The analgesic effect of clonidine appears to be mediated peripherally and not the result of central redistribution. Patients receiving IVRA lidocaine and intravenous clonidine failed to demonstrate any additional analgesia compared with lidocaine alone. Furthermore, our previous study using similar doses of IVRA clonidine revealed plasma concentrations of 0.12 ± 0.05 ng/ml obtained 30 min after tourniquet deflation. 11This is significantly less than the reported plasma concentration of clonidine (1.5 to 2 ng/ml) that has been shown to be most efficacious when clonidine is administered parenterally as an analgesic adjuvant to manage postoperative pain. 12
The precise mechanism by which clonidine exerts its analgesic effect remains unknown. Clonidine enhances peripheral nerve blocks of local anesthetics by selectively blocking conduction of A-δ and C fibers. 13Clonidine also causes local vasoconstriction, thereby reducing the vascular uptake of local anesthetics. 14Other investigators have suggested that clonidine may produce a peripheral analgesic effect by releasing enkephalin-like substances. 15
The role of the sympathetic nervous system in nociceptive pathways is complex. Clonidine may possess peripheral analgesic effects in patients with sympathetically mediated pain. 11,16Both animal 17,18and human 19studies suggest that sympathetic neural activity and noradrenaline have an excitatory effect on nociceptive discharge after cutaneous injury. Drummond 19concluded that sympathetic neural activity might increase pain associated with skin damage. Because clonidine inhibits the release of norepinephrine from prejunctional α2-adrenoceptors in the periphery, 20it may potentially inhibit neural activity in nociceptive pathways.
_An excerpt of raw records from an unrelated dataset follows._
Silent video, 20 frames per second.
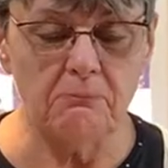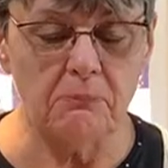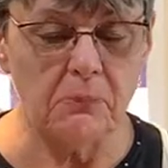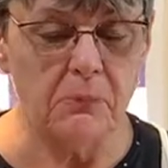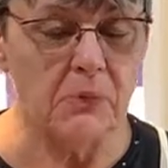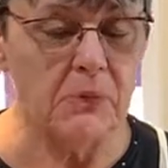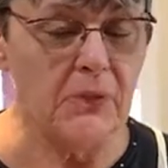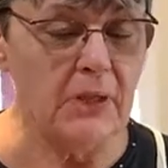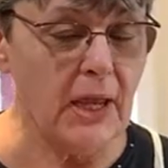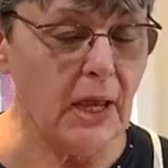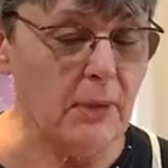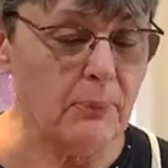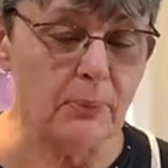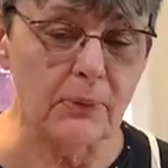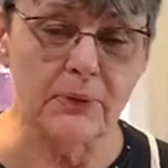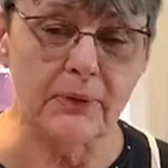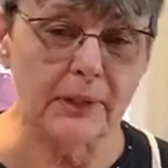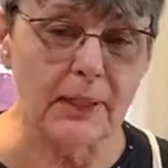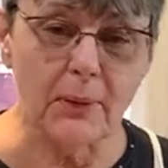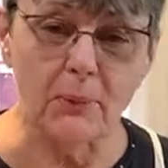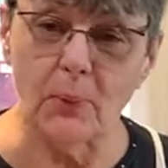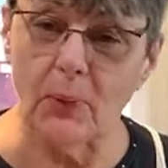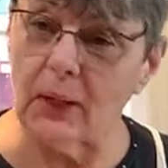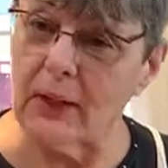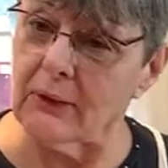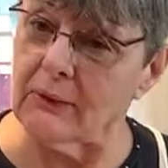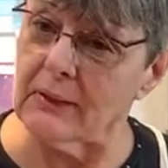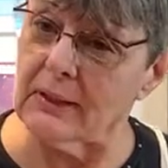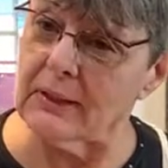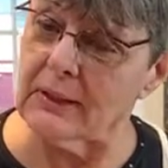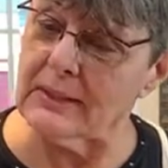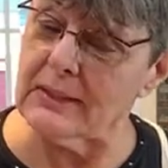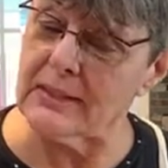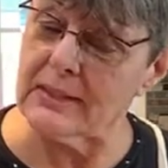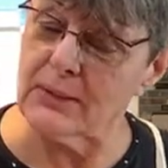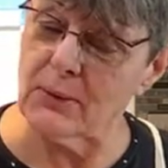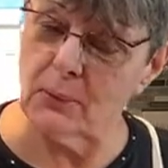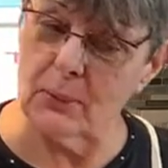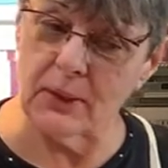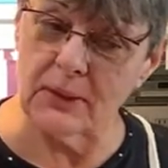the apron that I'm wearing is the
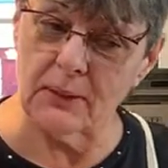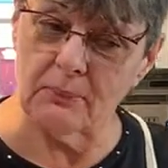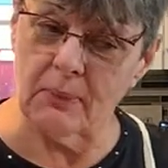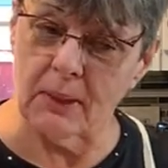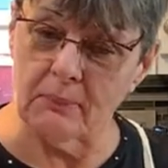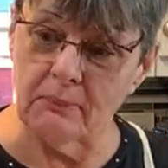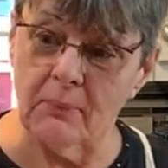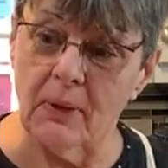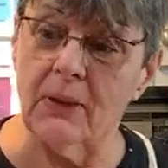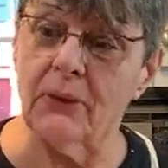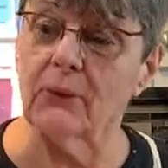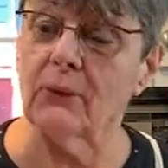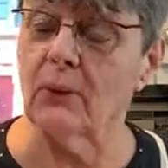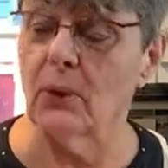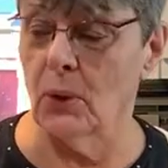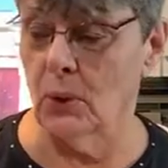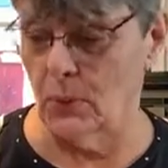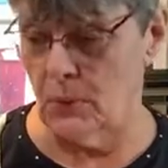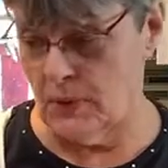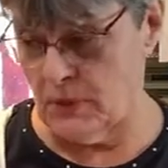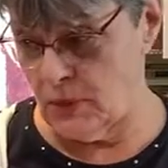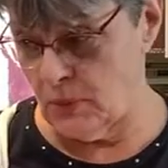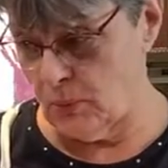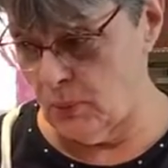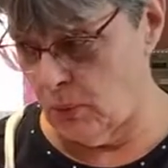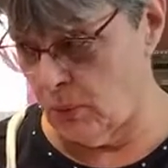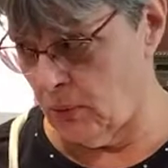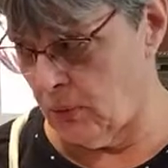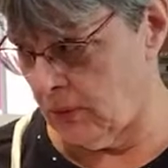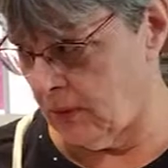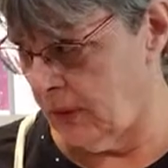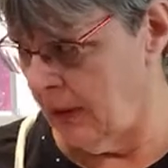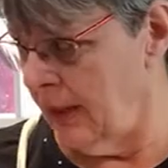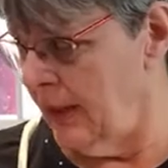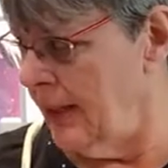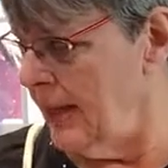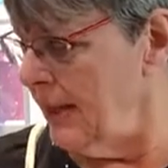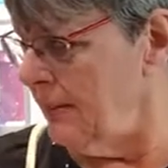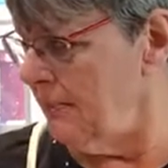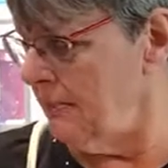one that my mother always wore
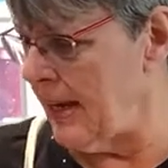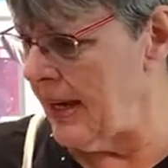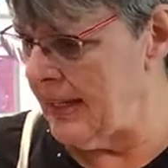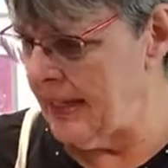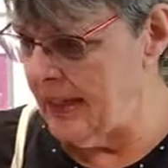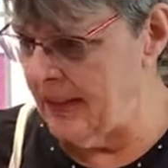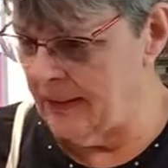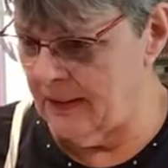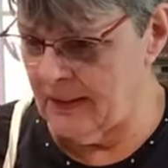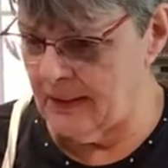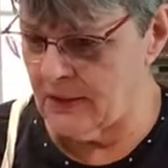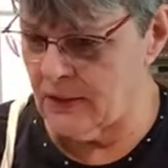making this.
When administered as part of a regional anesthetic technique, clonidine clearly prolongs anesthesia and analgesia in a dose-dependent manner. 9Larger IVRA clonidine doses might have provided more prolonged analgesia than we observed. However, we elected to use a clonidine dose of 1 μg/kg, based on our previous experience using IVRA clonidine to manage sympathetically maintained pain. 11Our previous experience using clonidine doses ≥2 μg/kg produced excessive sedation and hypotension that required a prolonged recovery time.
In conclusion, the addition of clonidine to lidocaine, 0.5%, for IVRA provided improved analgesia in the postanesthesia care unit during the first 2 h after operation and diminished the need for analgesic supplements during the first day after operation. The addition of 1 μg/kg clonidine seems to be well tolerated and causes no significant side effects.